In [41]:
import numpy as np

### pseudorandom number generation
- not truly random but can simulate randomness
- computed from an initial value known as a seed
- Pseudorandom sequences exhibit statistical properties similar to those of random sequences, making them suitable for applications where true randomness is not feasible

- Submodule: handled by the `numpy.random` module
- The sequence of numbers generated can be controlled by setting a seed using `numpy.random.seed()`. This is important for reproducibility in experiments and simulations.

Properties of Pseudorandom sequences: 
- uniformity: The numbers generated should be uniformly distributed over the specified range
- independence: Each number should be independent of others
- periodicity: The sequence should have a long period, meaning it does not repeat in a short interval

Practical Applications: 
- simulations
- machine learning
- games and graphics

The **standard normal distribution** is a specific way of describing numbers that are spread out in a predictable way around a central value, with most numbers close to this center.
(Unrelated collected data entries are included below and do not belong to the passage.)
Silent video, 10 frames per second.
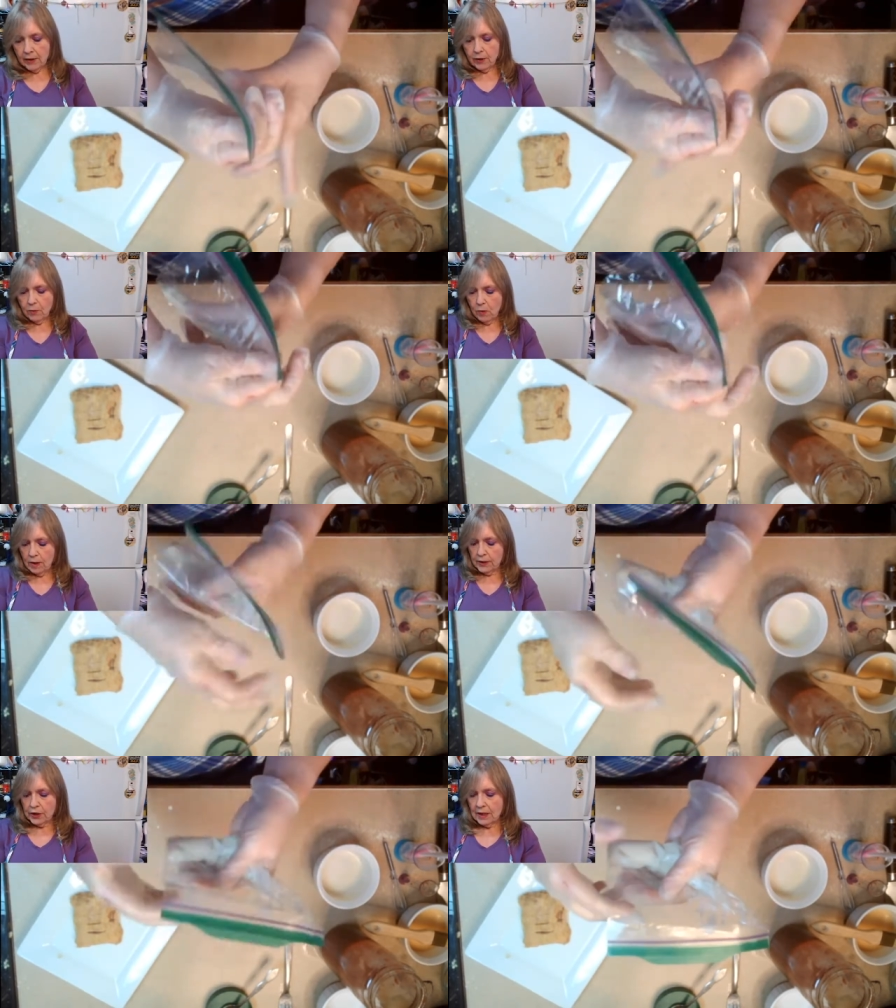And you
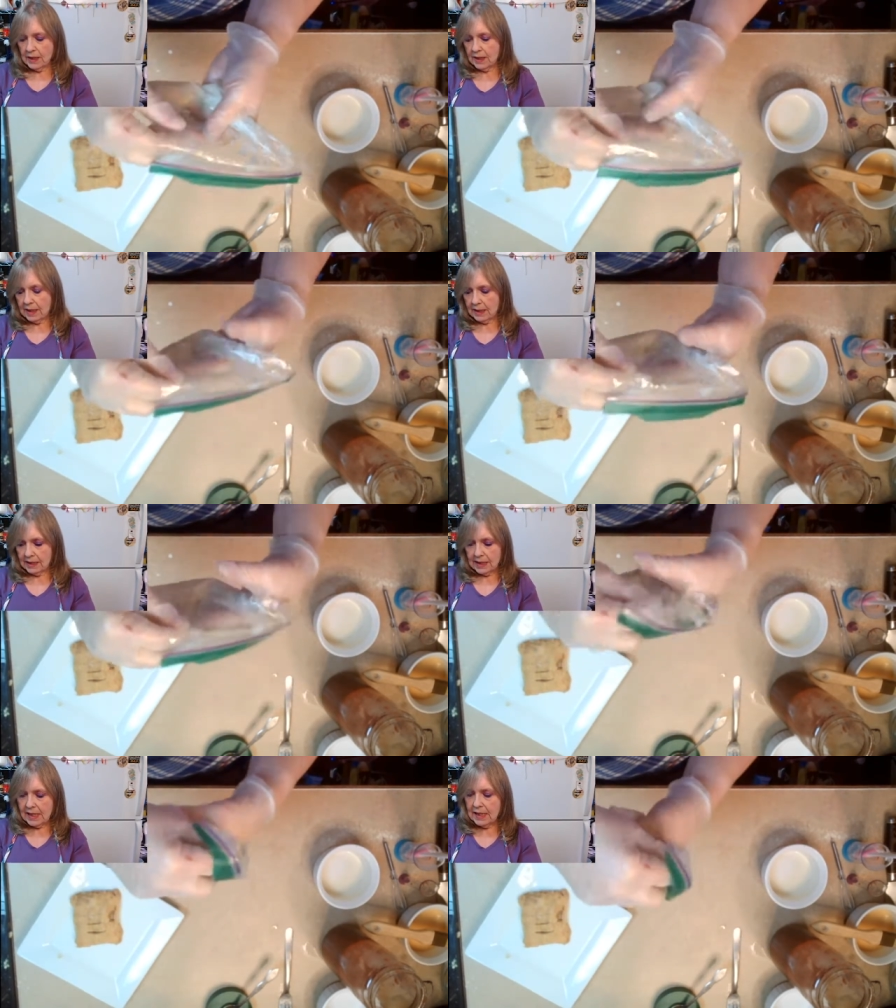want just
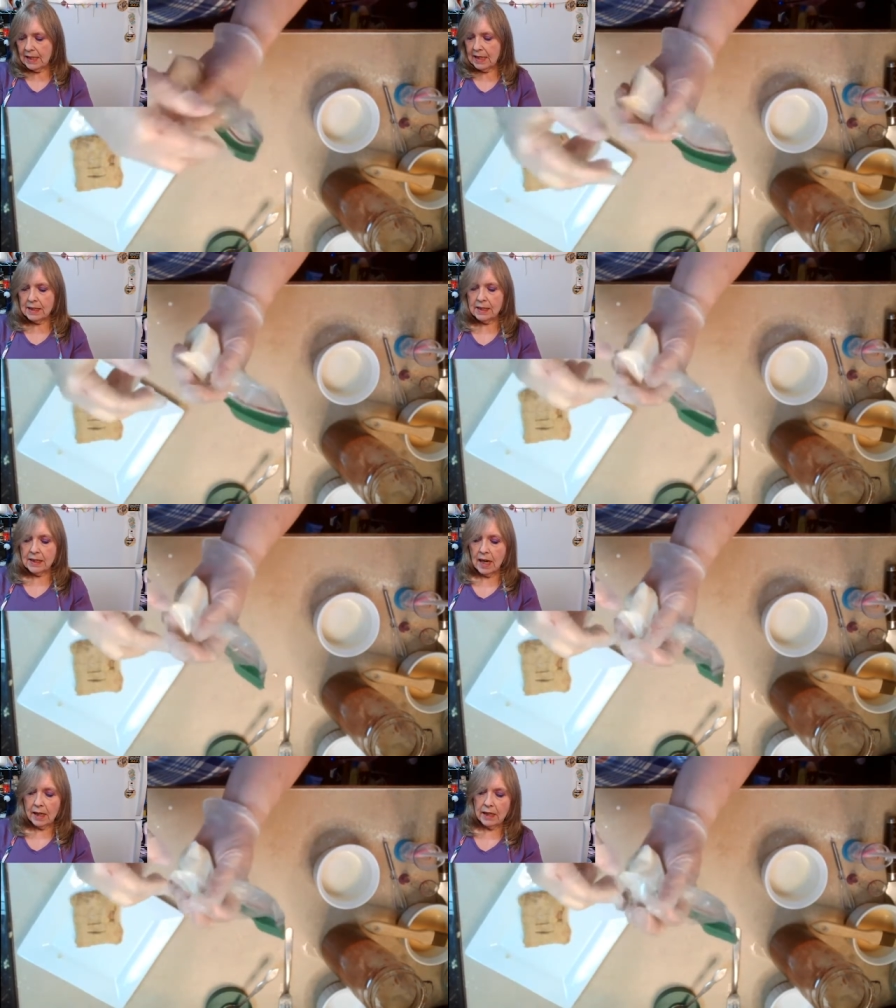the
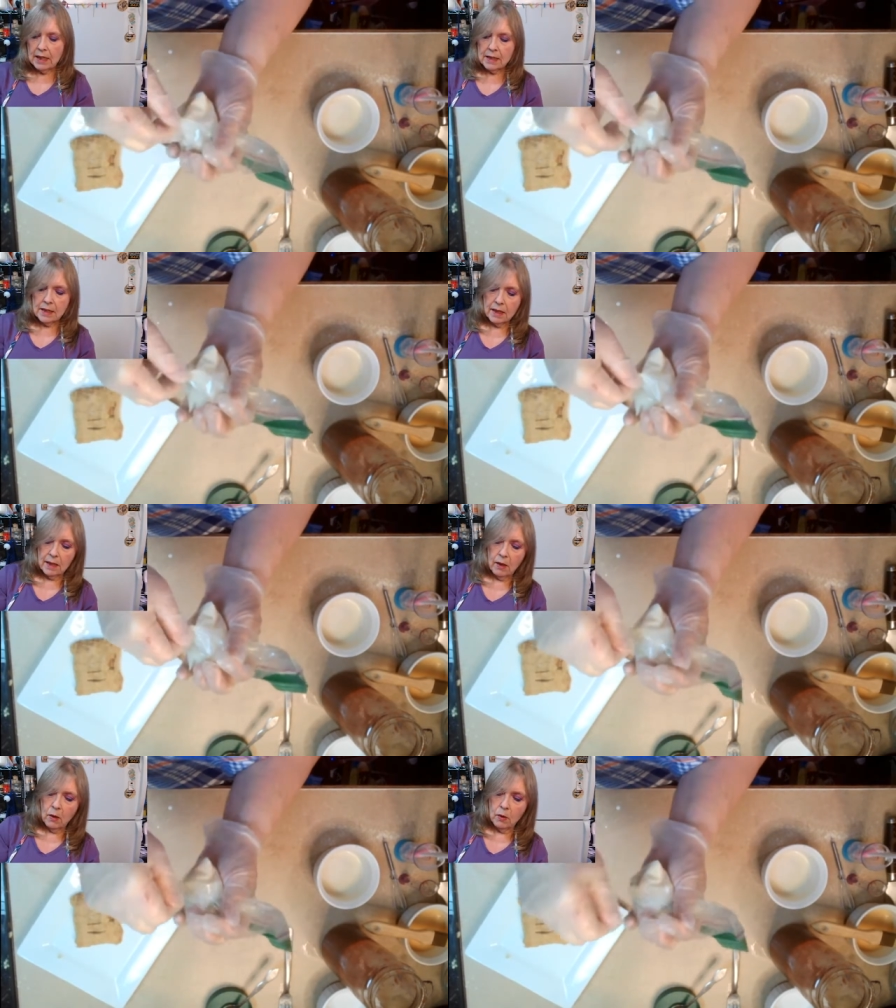teeniest, tiniest
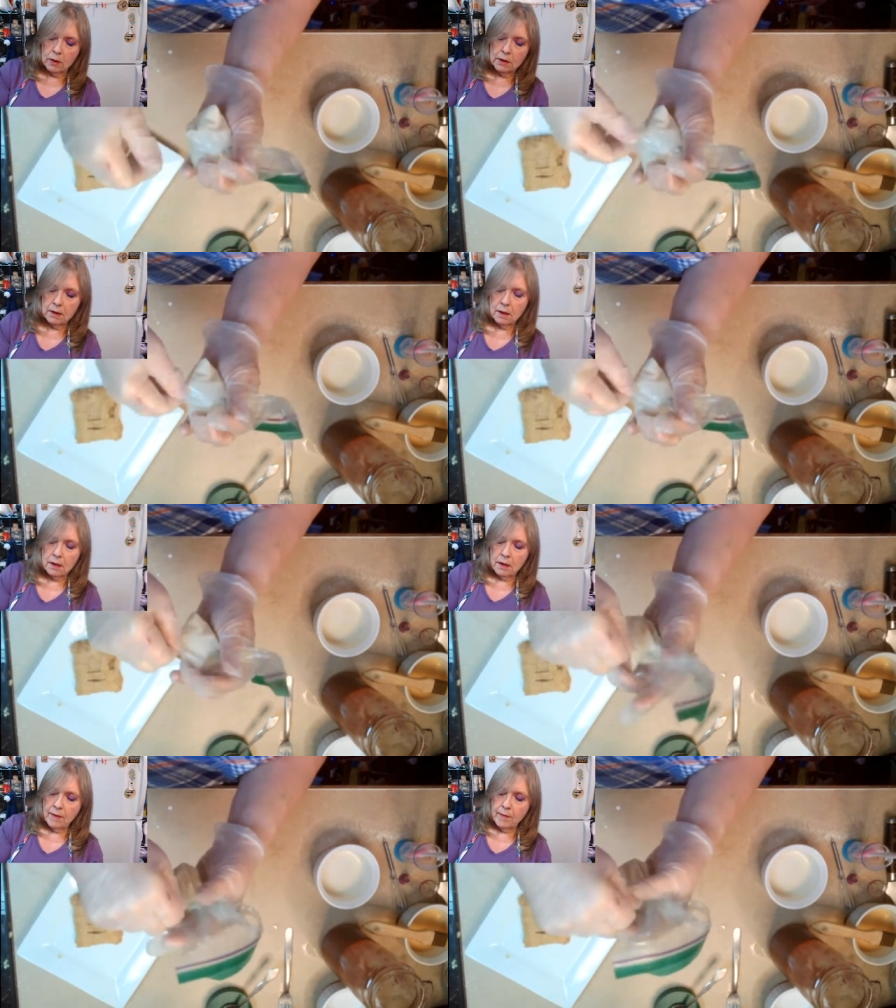little hole
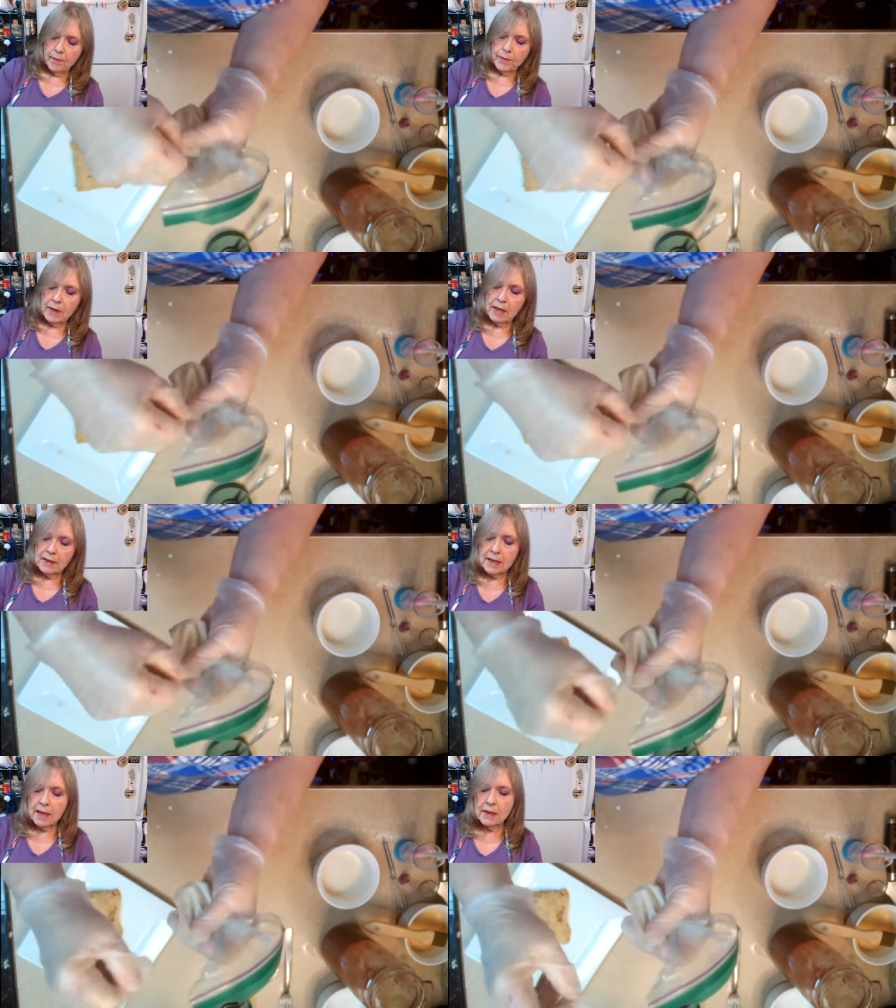
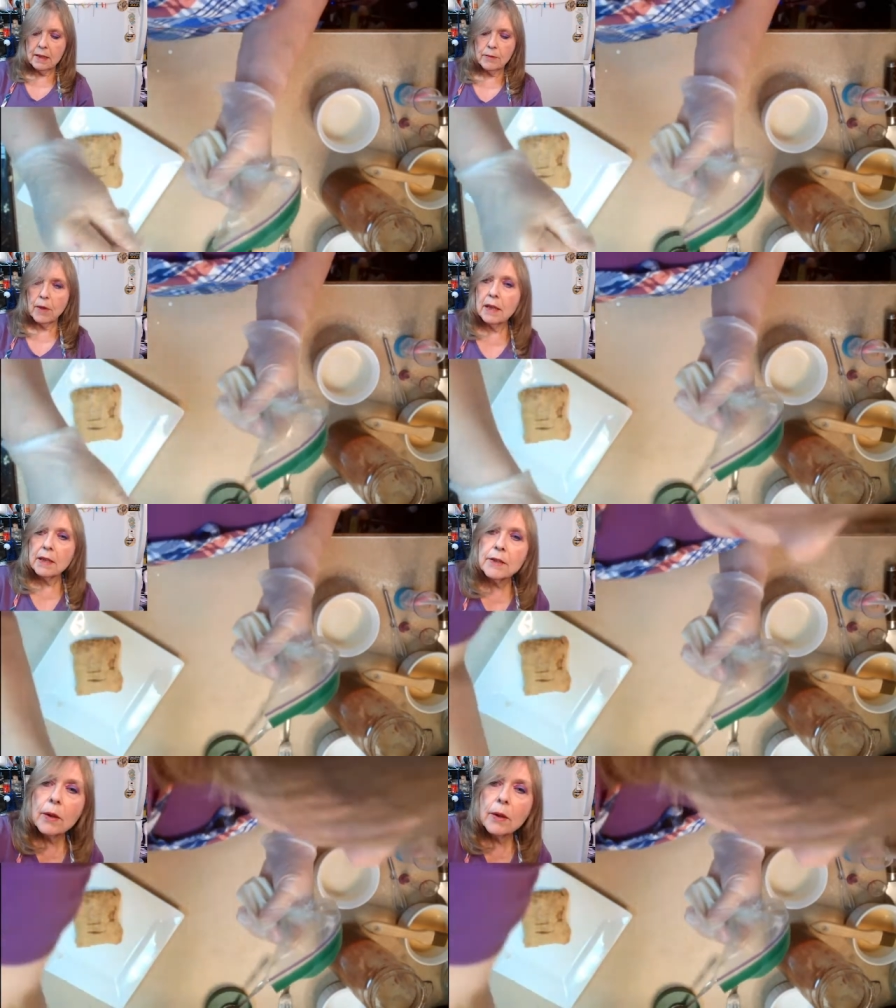that's nice and runny.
Imagine you have a bunch of measurements (like people's heights or test scores), and they mostly cluster around an average value.

### Simple Breakdown
- **Center at 0**: The center, or middle value, of the standard normal distribution is 0. This means that if you looked at all your data, most values would be close to 0.
- **Spread of 1**: The numbers in this distribution spread out from the center in a way that most are within "1 unit" of it. This "1" is called the *standard deviation* (a way to measure spread), and here it's set to 1 by default.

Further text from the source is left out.